Practically, AIME inserts K role-specific LLM evaluators (e.g., “check syntax,” “check logic”) into each refinement round. Quantitative experiments on LeetCodeHard and HumanEval show:

Metric	Single-Eval	AIME	Improvement
Error Detection	31.4%	91.1%	+59.7 pp
Success Rate	83.7%	89.3%	+5.6 pp
Completion Rate	76.1%	82.9%	+6.8 pp

Success and error detection rates increase with role-diversity and number of evaluators. Ablations demonstrate that omitting any of syntax, correctness, or logic degrades results by up to 12 points. Robustness analyses confirm that AIME is less vulnerable to adversarial (“always-positive”) graders by up to 16 percentage points (Patel et al., 4 Oct 2024).

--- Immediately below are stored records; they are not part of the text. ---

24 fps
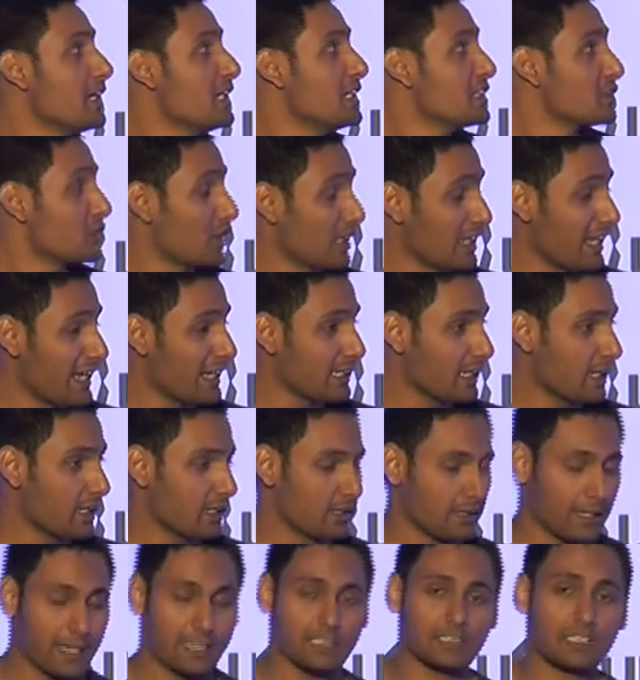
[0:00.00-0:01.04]
So the
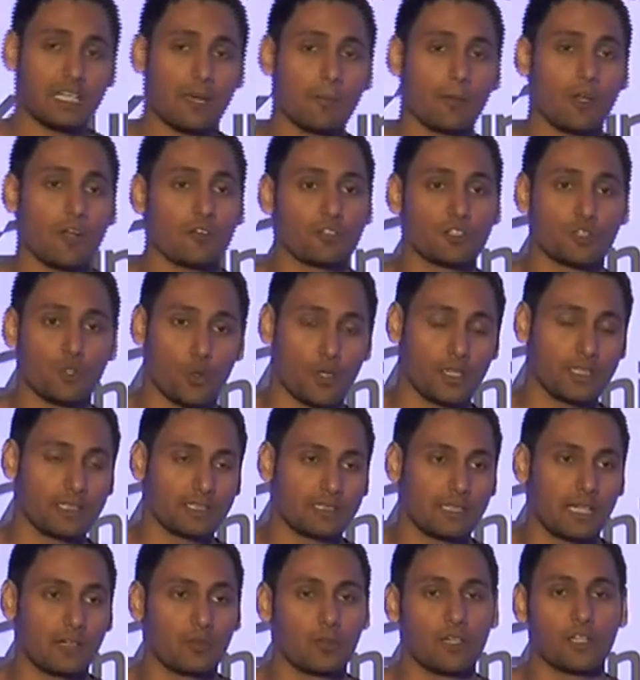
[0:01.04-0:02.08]
next couple of stories
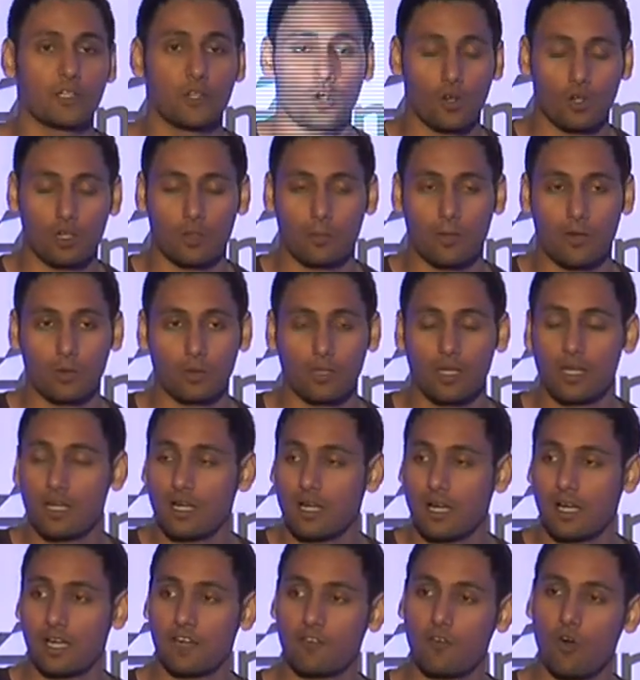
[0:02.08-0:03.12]
that we'll talk about
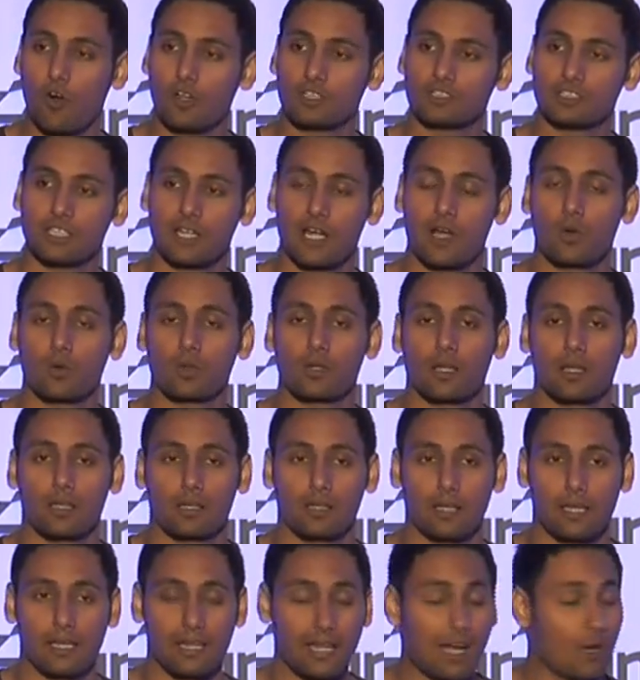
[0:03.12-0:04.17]
revolves around
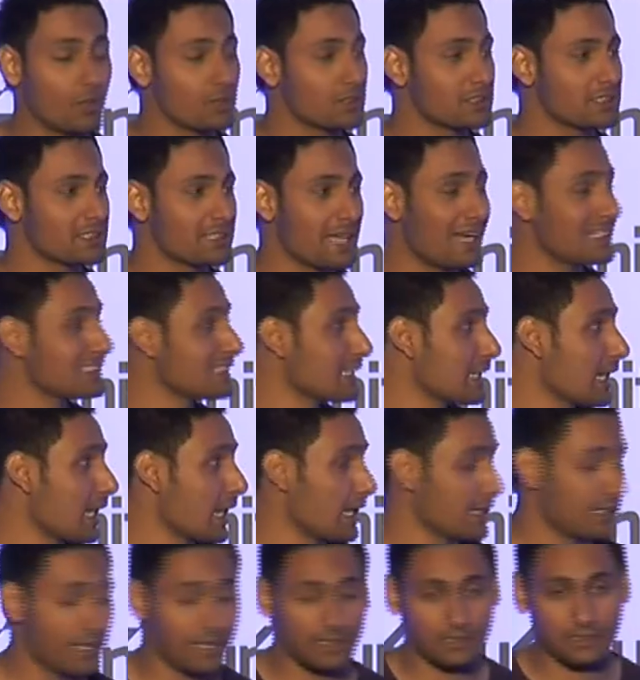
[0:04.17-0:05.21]
the in-house stats and
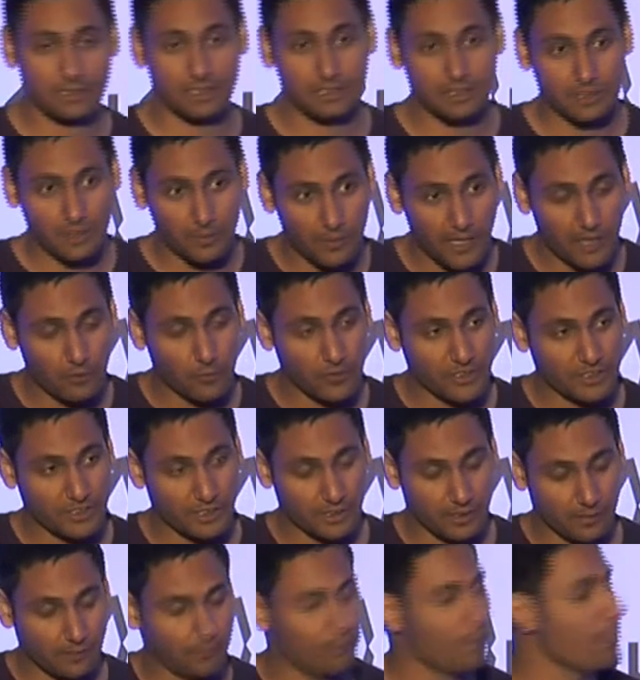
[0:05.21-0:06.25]
analytics system that we
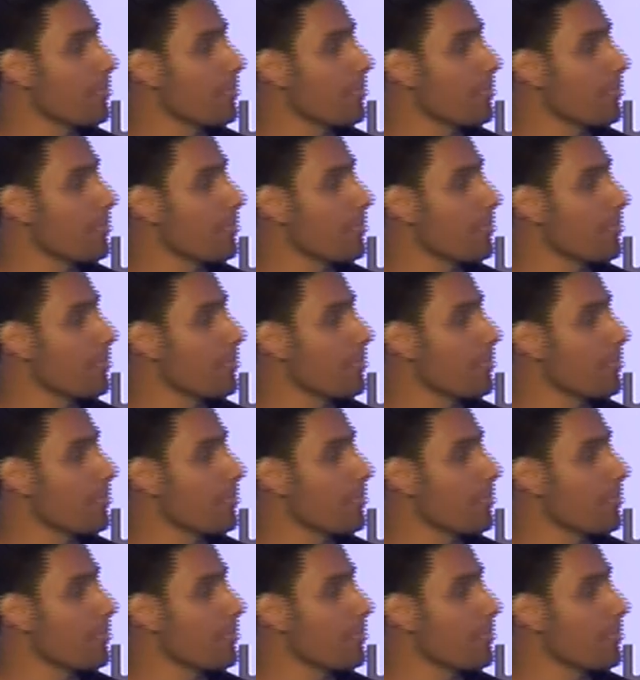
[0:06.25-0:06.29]
set up.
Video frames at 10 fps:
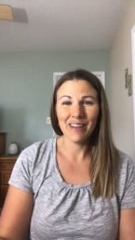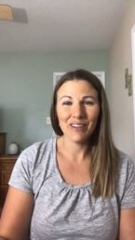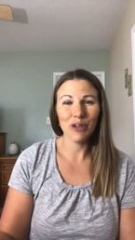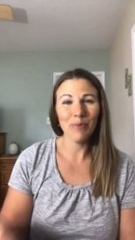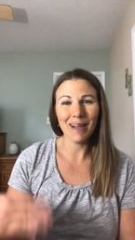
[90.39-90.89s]

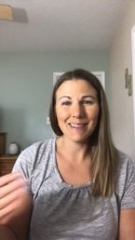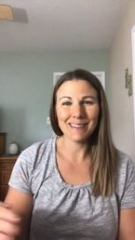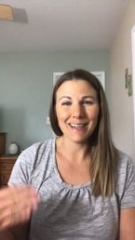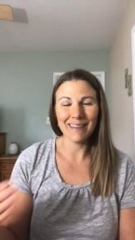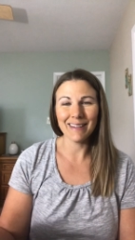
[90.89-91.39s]
your
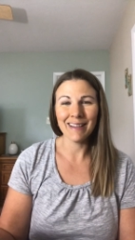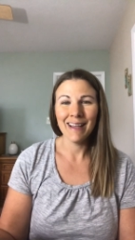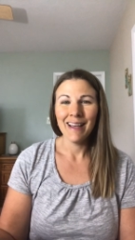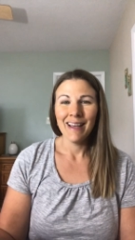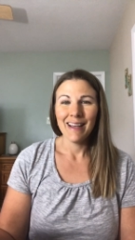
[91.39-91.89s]
body's telling
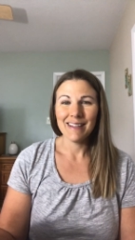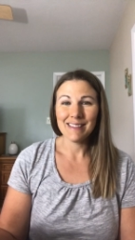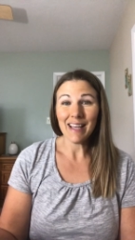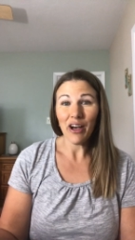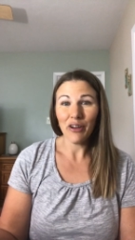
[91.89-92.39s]

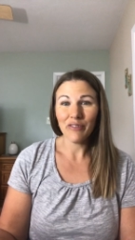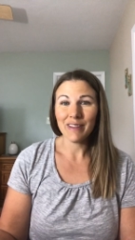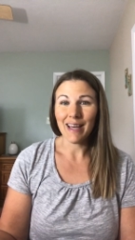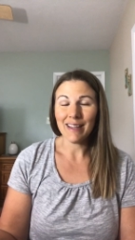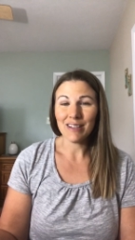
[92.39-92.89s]
itself
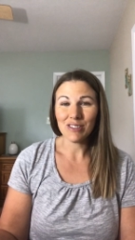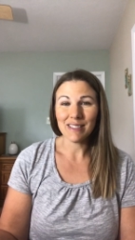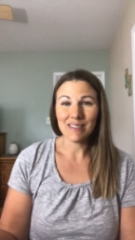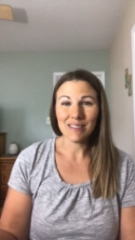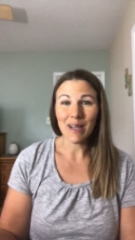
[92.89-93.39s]
that there's
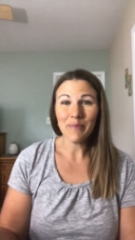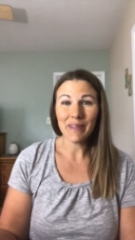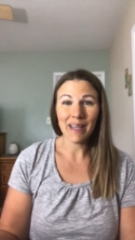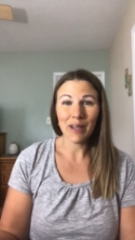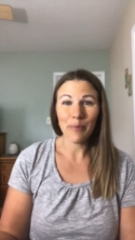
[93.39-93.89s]

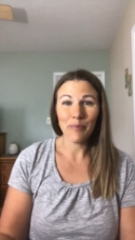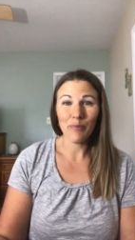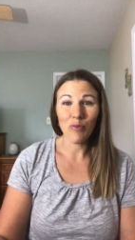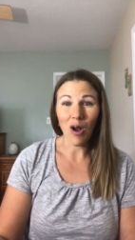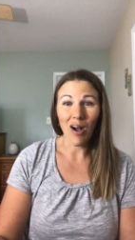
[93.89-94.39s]
something
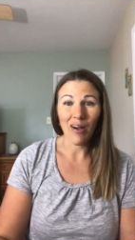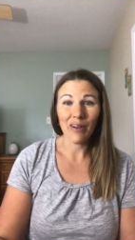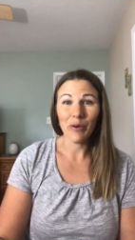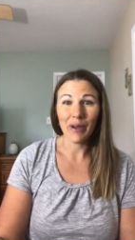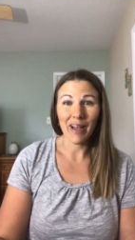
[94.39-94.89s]

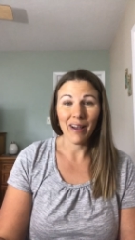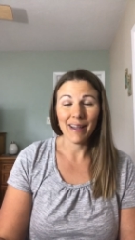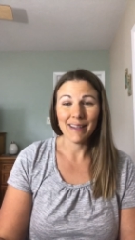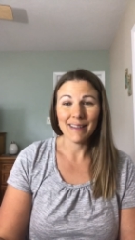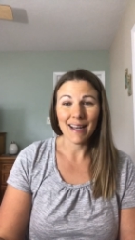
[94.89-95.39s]
wrong going
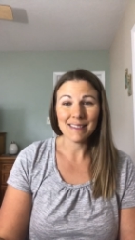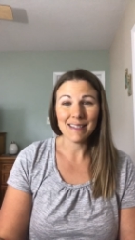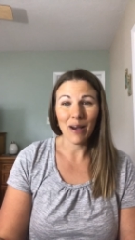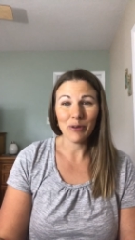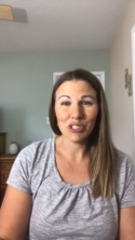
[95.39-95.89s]
on and that's
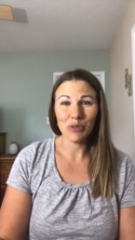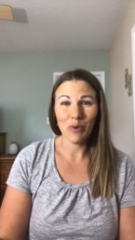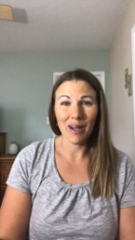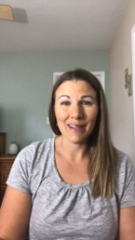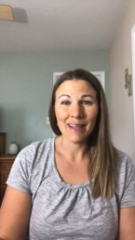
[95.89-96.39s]
not what you
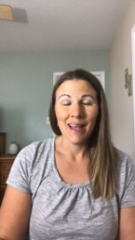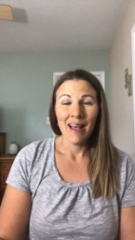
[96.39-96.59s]
want.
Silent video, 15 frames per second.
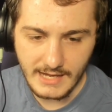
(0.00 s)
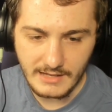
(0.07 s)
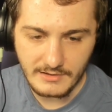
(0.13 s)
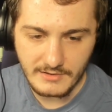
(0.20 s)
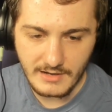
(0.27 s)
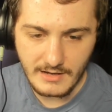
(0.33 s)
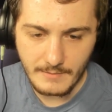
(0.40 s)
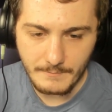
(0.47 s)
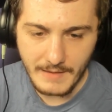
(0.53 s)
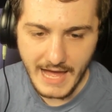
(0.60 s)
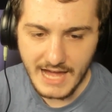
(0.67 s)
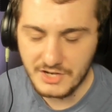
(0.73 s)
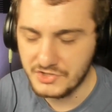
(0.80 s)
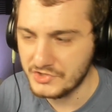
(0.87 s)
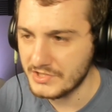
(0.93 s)
and
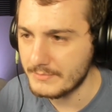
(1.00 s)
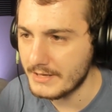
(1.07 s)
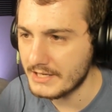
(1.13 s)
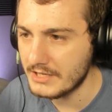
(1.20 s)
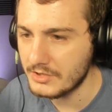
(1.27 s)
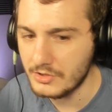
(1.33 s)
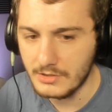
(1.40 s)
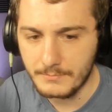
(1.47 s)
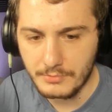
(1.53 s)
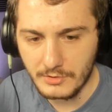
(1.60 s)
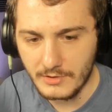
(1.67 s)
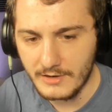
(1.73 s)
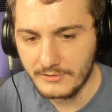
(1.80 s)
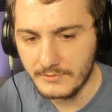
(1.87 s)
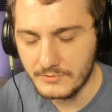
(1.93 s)
actually making
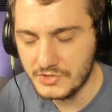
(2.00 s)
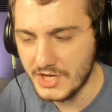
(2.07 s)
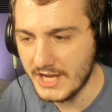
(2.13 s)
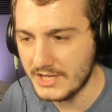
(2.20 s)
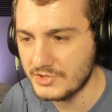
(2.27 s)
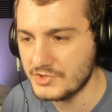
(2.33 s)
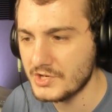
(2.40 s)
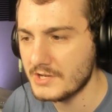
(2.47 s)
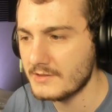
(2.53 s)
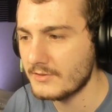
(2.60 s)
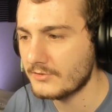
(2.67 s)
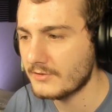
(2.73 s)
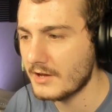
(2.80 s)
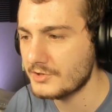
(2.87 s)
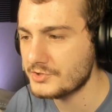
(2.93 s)
good progressive change
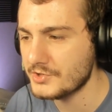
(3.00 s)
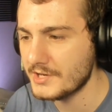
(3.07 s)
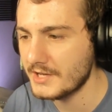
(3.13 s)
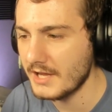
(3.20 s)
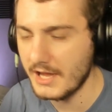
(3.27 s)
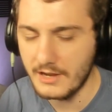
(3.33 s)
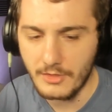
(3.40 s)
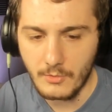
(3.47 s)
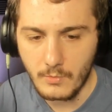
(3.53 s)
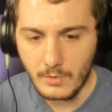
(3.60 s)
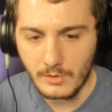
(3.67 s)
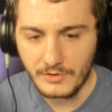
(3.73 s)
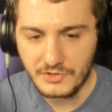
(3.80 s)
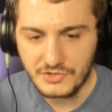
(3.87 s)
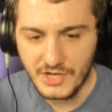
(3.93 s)
in this country and in
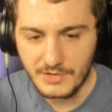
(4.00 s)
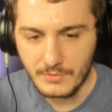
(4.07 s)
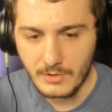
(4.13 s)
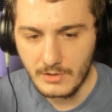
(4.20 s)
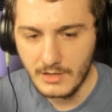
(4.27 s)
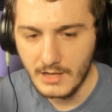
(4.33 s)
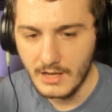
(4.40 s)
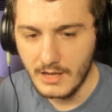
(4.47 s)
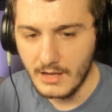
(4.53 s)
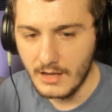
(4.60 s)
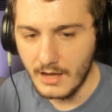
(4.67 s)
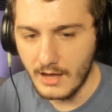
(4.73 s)
the world in general.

6. Extensions, Limitations, and Future Directions

Several studies explore and extend AIME-style evaluation and methods:

• Generalization and Proof-Writing: MathArena argues for continuous “live” benchmarks to minimize contamination and introduces proof-writing tracks beyond answer-only formats. Future AIME-like datasets are recommended to require intermediate-step checking and to include symbolic or process-level scoring (Balunović et al., 29 May 2025, Sun et al., 27 Mar 2025).
• Test-Time Scaling: Multiple independent reasoning trajectories and majority voting (“self-consistency”) provide significant accuracy gains over single-pass inference on AIME. Advanced methods, such as symbolic weak-verifiers leveraging step-wise algebraic checks, further lift performance, especially in smaller models (Gao et al., 25 Jun 2025).
• Data Contamination and Statistical Rigour: Evidence indicates that widely available AIME 2024 problems have contaminated pretraining for several LLMs, inflating model scores by 10–20 points over uncontaminated contests (e.g., AIME 2025, BRUMO 2025). Rigorously timeline-controlled evaluation is essential (Balunović et al., 29 May 2025).
• Generalization to Non-math Domains: The “AIME” terminology also extends to model-based imitation learning in vision-based control, where the Action Inference by Maximising Evidence algorithm (AIME) is used. Here, sample efficiency and generalization are improved via online regularization and surrogate rewards (Zhang et al., 29 Apr 2024).

Future directions identified include expanding benchmarks to multilingual and multimodal contexts, increasing scale and diversity, integrating intermediate process verification, and extending robust AIME-style evaluator frameworks to scientific and agentic reasoning tasks.

7. Summary Table: Major AIME Benchmarks and Protocols

Setting	Key Dataset/Protocol	Notable Features
Mathematical Reasoning	AIME’24	30 problems, integer answer, Pass@1, standardized protocol (Hochlehnert et al., 9 Apr 2025)
Olympiad-level Math	OlymMATH-EASY	100 AIME-level bilingual problems, symbolic verification (Sun et al., 27 Mar 2025)
Live/Uncontaminated Eval	MathArena AIME-2024	Timeline-locked runs, human-comparable stats (Balunović et al., 29 May 2025)
Code Gen Evaluation	AIME (Multi-LLM)	Multiple role-specific LLM evaluators, linear aggregation (Patel et al., 4 Oct 2024)
Imitation Learning	AIME/AIME-v2	Action inference with latent world models, sample-efficient (Zhang et al., 29 Apr 2024)

This diversity of “AIME Benchmarks” illustrates both the centrality of the AIME format in mathematical model assessment and the growing impact of multi-criteria, statistically rigorous, and process-aware evaluation protocols in broader AI evaluation research.